The four mentioned directions in mathematics education can be distinguished according to the presence or absence of the components of horizontal and vertical mathematisation
Horizontal mathematising is the modeling of problem situations thus that these can be approached with mathematical means. Or in other words: it leads from the perceived world to the world of symbols. And in the description of long division we have already observed that this ‘concrete’ perceived world is not an absolute level indication but a relative one. I.e that also parts of the world of symbols can become part of the perceived world, the personal reality. Vertical mathematising is directed at the perceived building and expansion of knowledge and skills within the subject system, the world of symbols.
Generally speaking both components of mathematising are missing in mechanistic education.
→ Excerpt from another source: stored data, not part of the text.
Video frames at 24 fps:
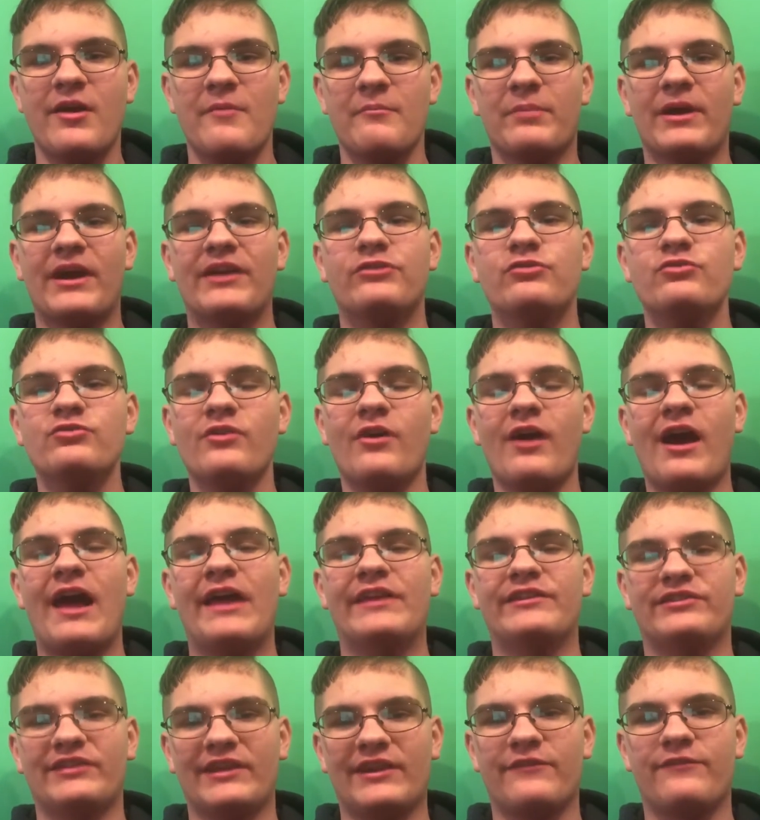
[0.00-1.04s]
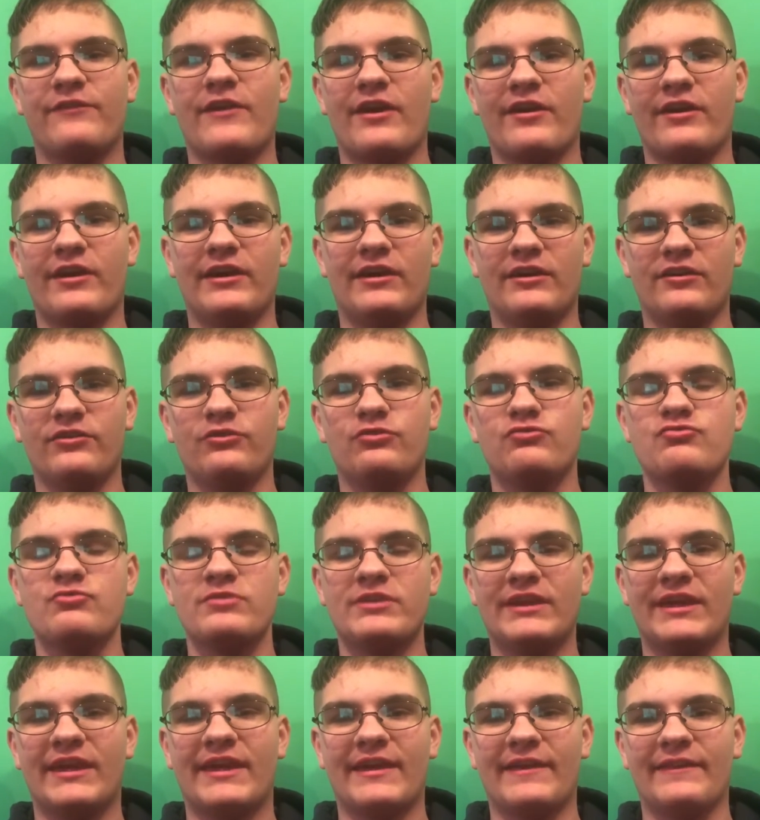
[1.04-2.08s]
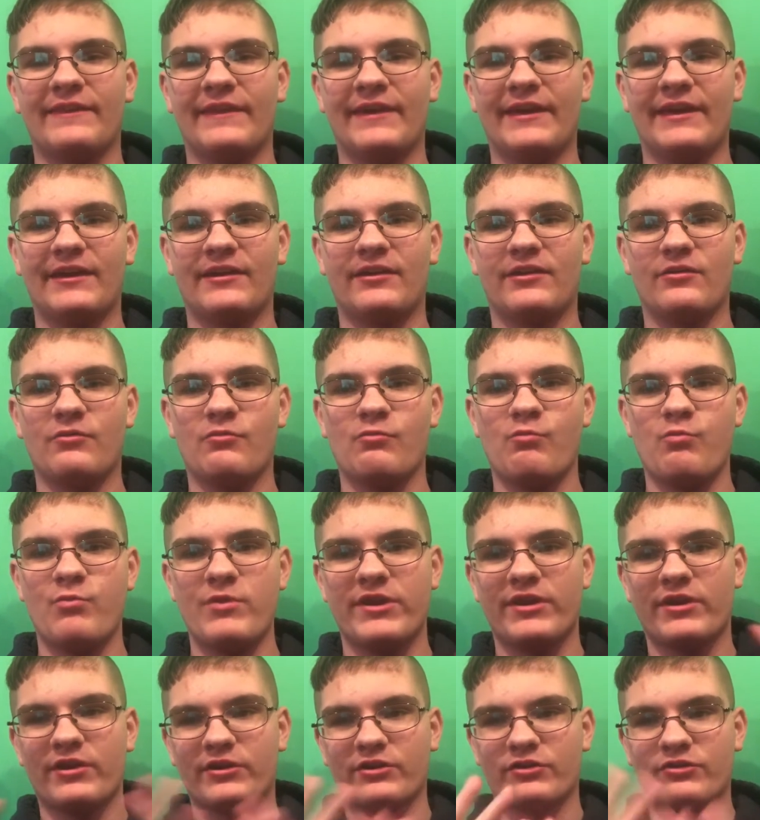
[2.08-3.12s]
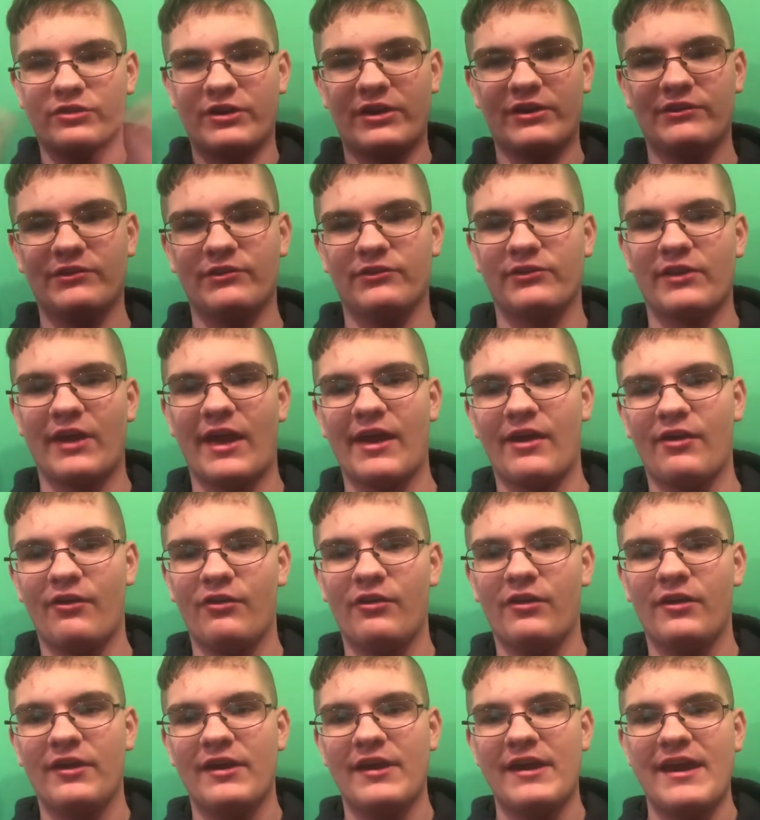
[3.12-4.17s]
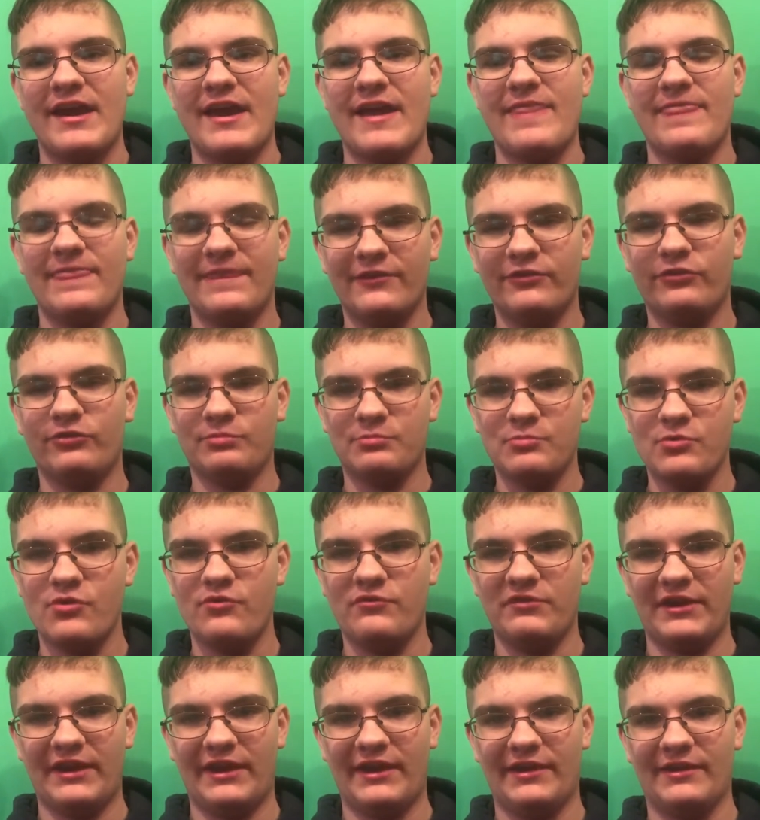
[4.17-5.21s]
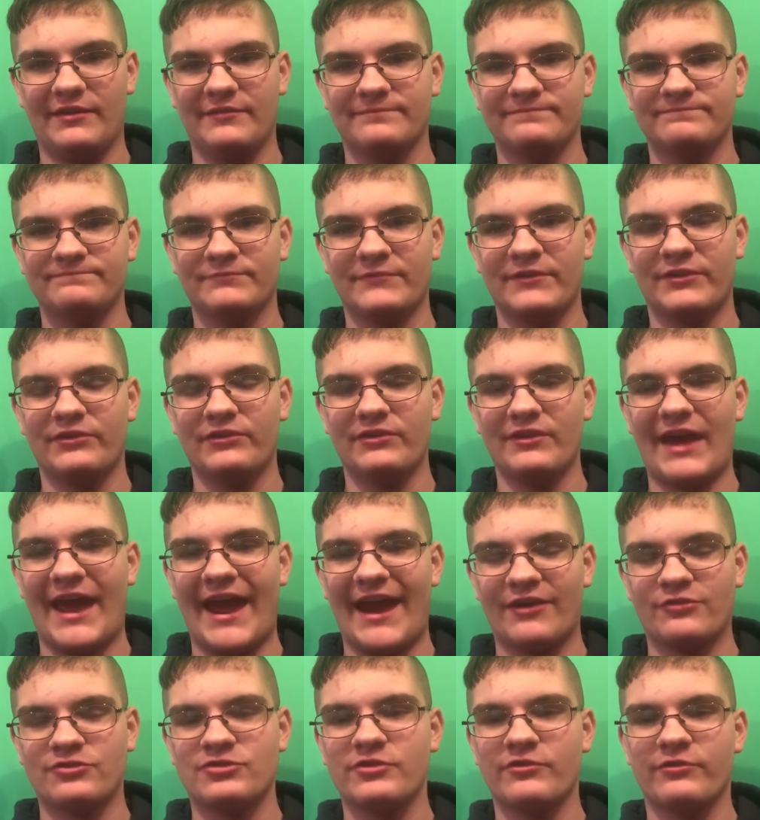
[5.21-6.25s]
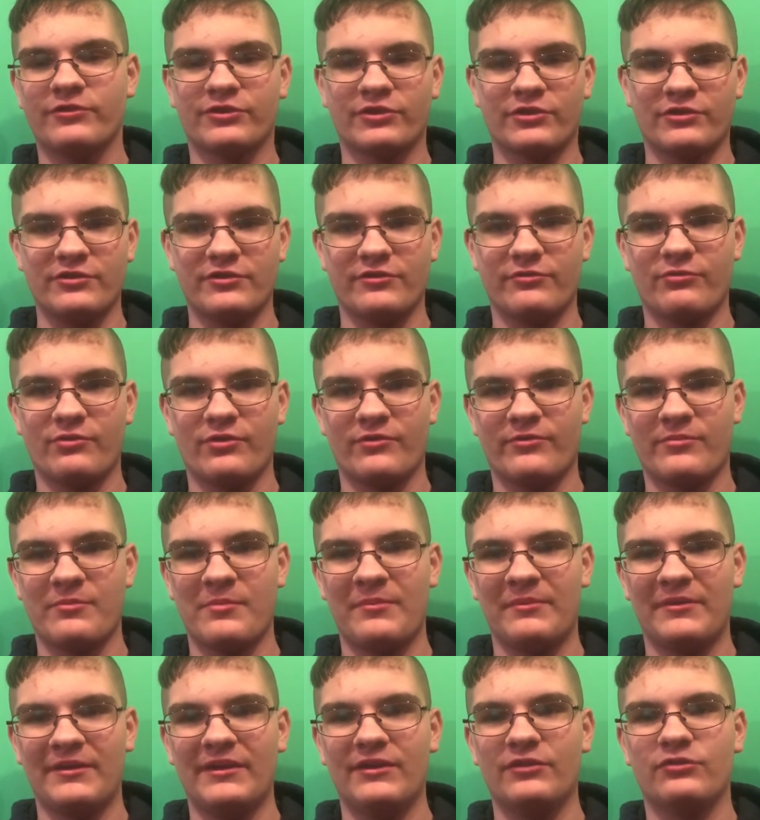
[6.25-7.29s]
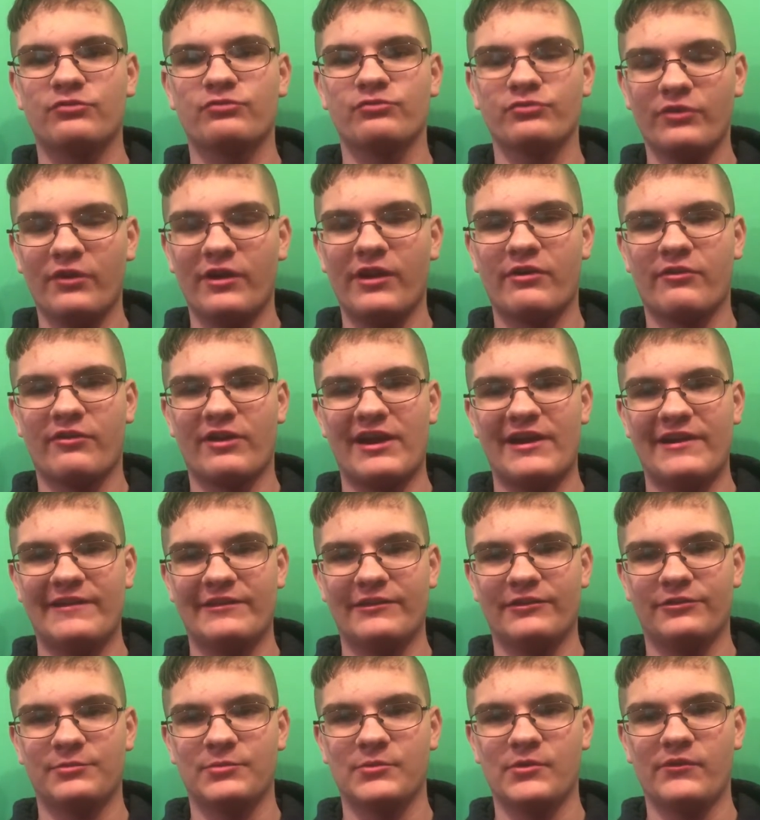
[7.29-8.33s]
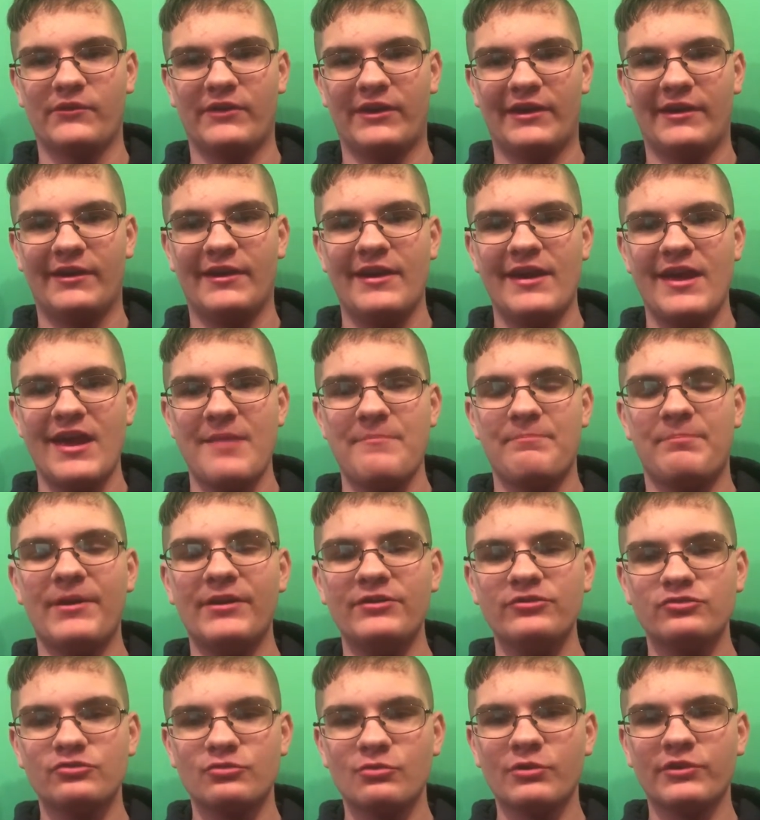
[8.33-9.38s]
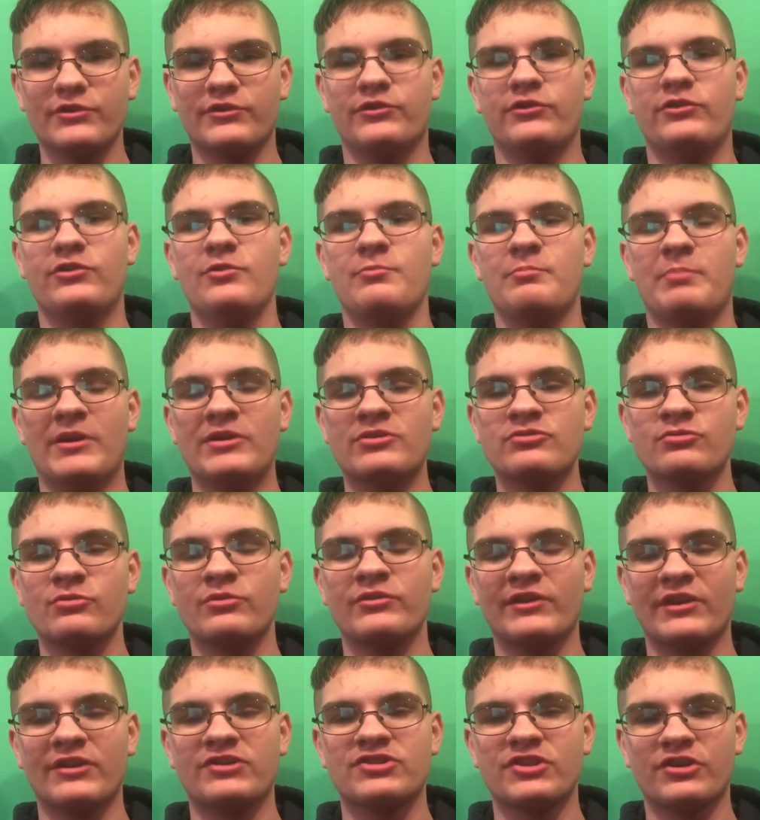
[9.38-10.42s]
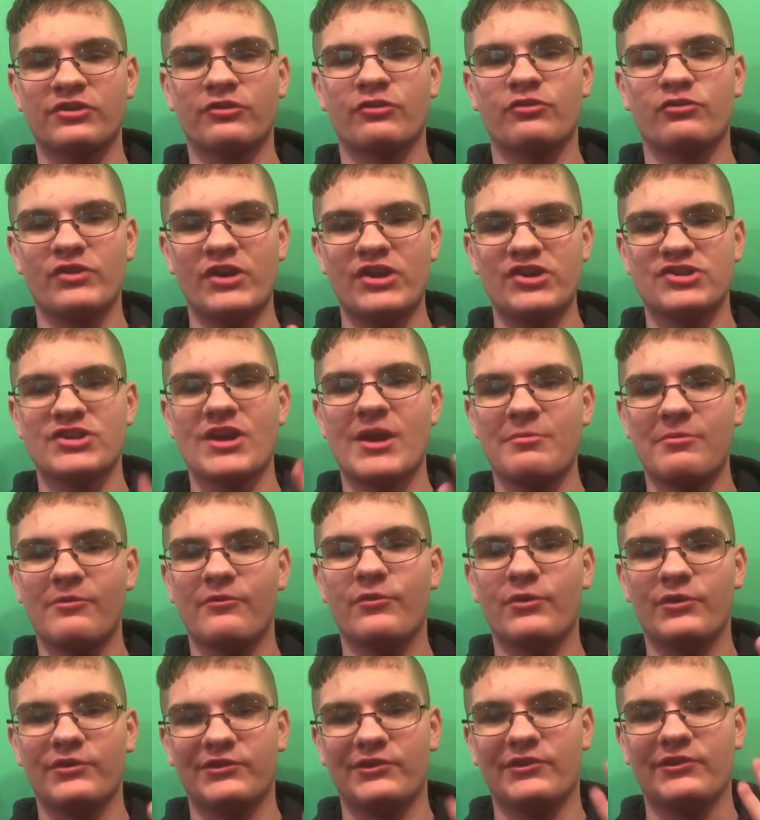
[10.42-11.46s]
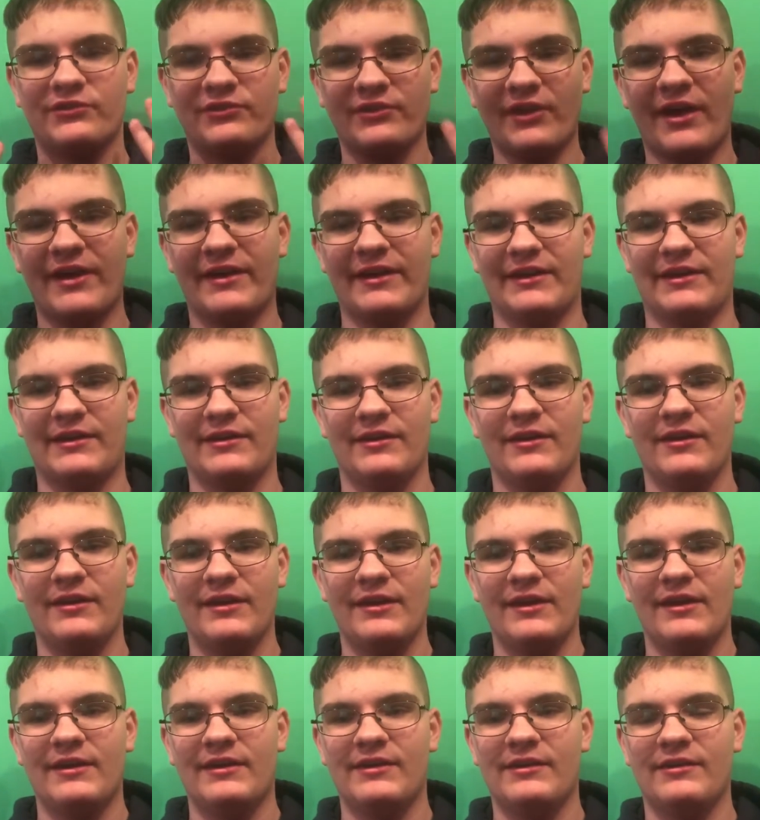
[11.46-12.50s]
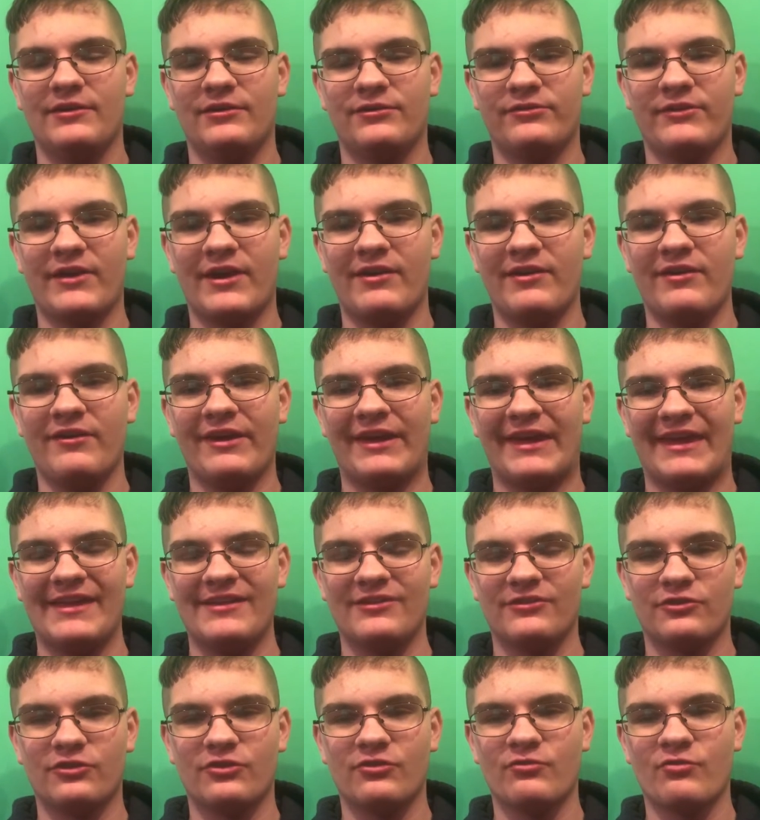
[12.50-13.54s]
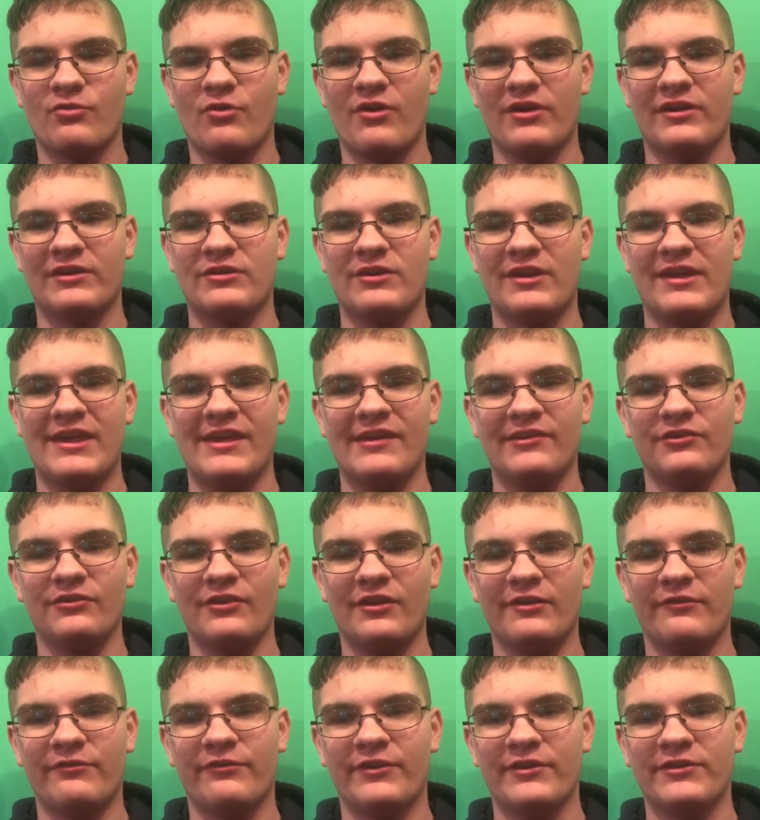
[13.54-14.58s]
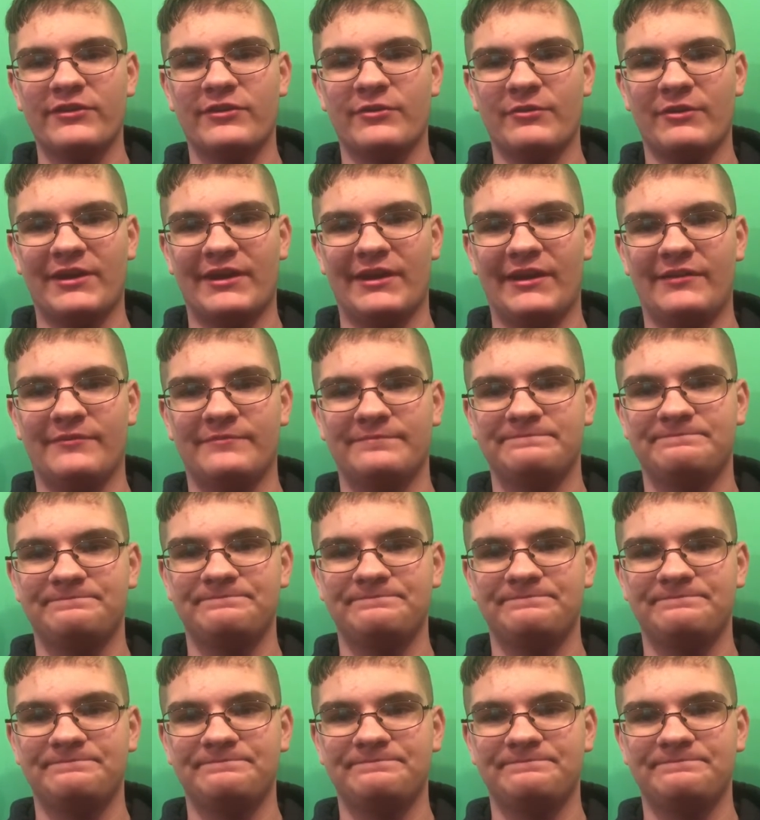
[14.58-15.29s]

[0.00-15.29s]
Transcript: But I do know his like very unique and like weird, crazy style. And this movie is actually a return to form from him. He is really great in this movie. And Ben Schwartz too. Ben Schwartz actually does a great job of voicing Sonic. He is very like into the role, and he has a lot of fun doing it.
Which is to say that neither the source nor the application area of arithmetic are sought in the perceived world. The start is made at the formal level of the world of symbols. Vertical mathematising is impeded and for many pupils even blocked because the perception principle is missing – with the result that the instruction becomes the presentation and drill of rules and regulations, in short, becomes algorithmic mathematics education. The formal straitjacket leaves room only rule – directed education.
Characteristic for the structuralistic approach of education is that there insight is pursued. This is done in a specific manner. Here also the start is on the formal arithmetic level. Only, the structuralists concretize the operations, structures and such with the aid of structured material in order to represent the subject system concretely and perceptibly. For instance with structure material in the form of MAB – or Dienes blocks as the embodiment of the decimal place value system. Vertical mathematising takes place with this structural material, by means of visual representations there of, to operations with symbols – ‘enactive, iconic, symbolic’ as Bruner calls the three, and Resnick refers to ‘mapping instruction’. Real problems play no essential part in the learning of arithmetic in the initial phase.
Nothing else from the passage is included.